WHAT YOU WILL DO:
Return each record verbatim, images excluded.

(Stored items)

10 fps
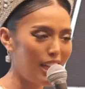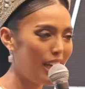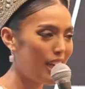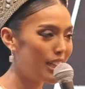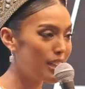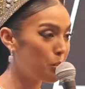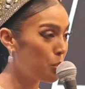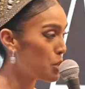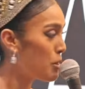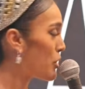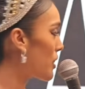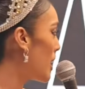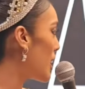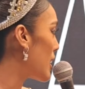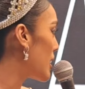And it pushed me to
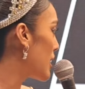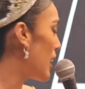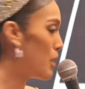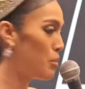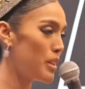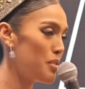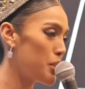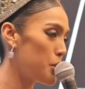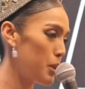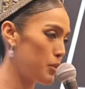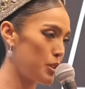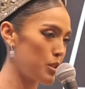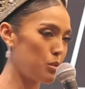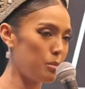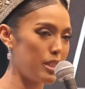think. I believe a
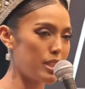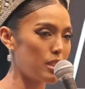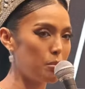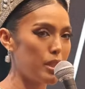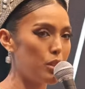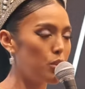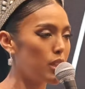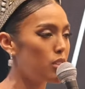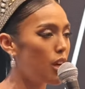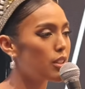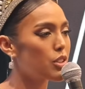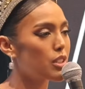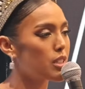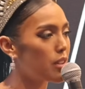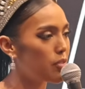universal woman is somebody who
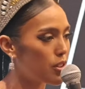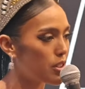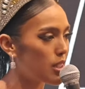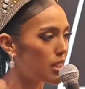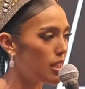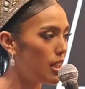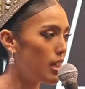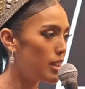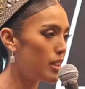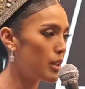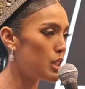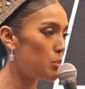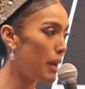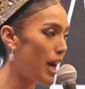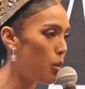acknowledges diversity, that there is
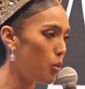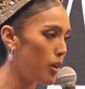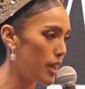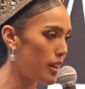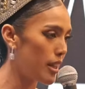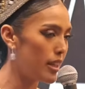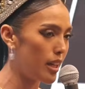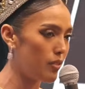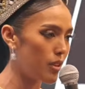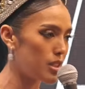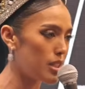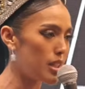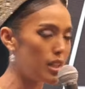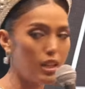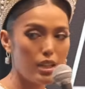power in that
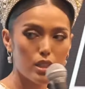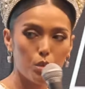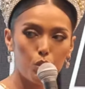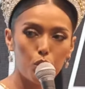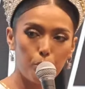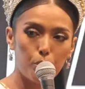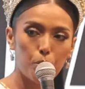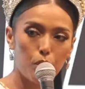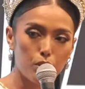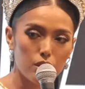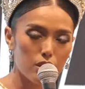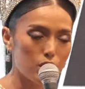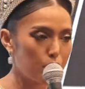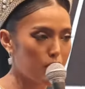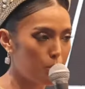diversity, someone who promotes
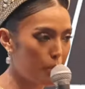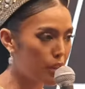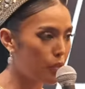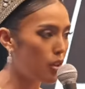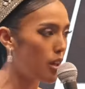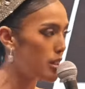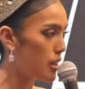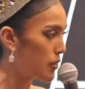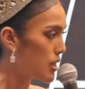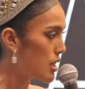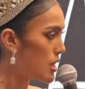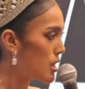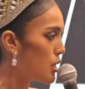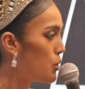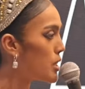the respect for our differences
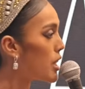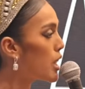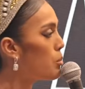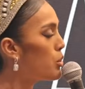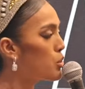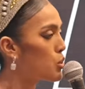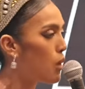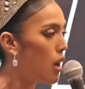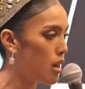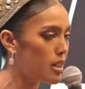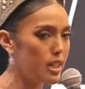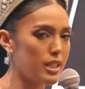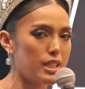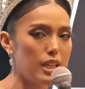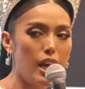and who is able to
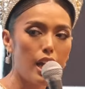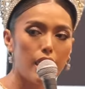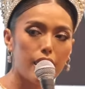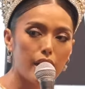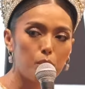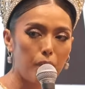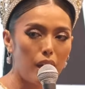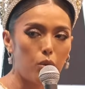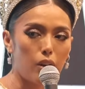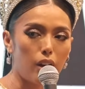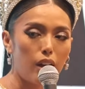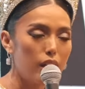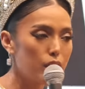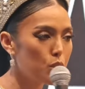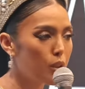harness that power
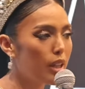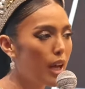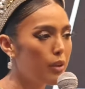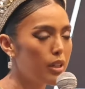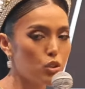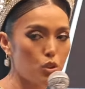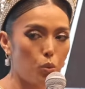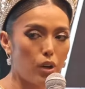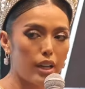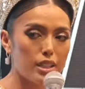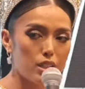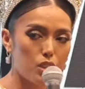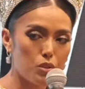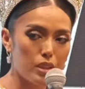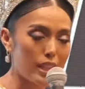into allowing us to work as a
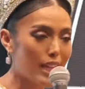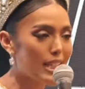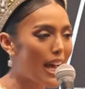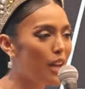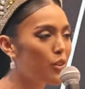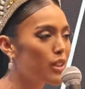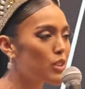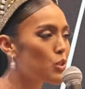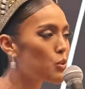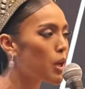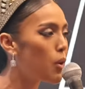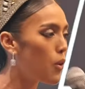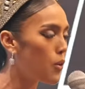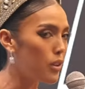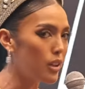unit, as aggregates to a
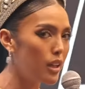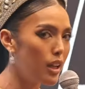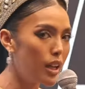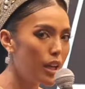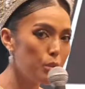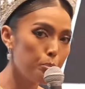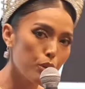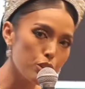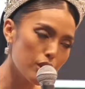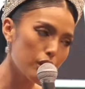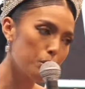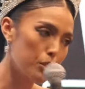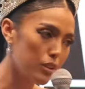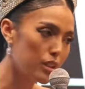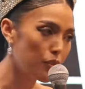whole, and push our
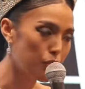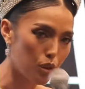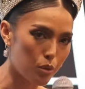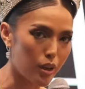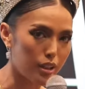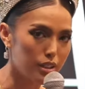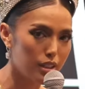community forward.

COMPLETED EXERCISE:
10 fps
And it pushed me to
think. I believe a
universal woman is somebody who
acknowledges diversity, that there is
power in that
diversity, someone who promotes
the respect for our differences
and who is able to
harness that power
into allowing us to work as a
unit, as aggregates to a
whole, and push our
community forward.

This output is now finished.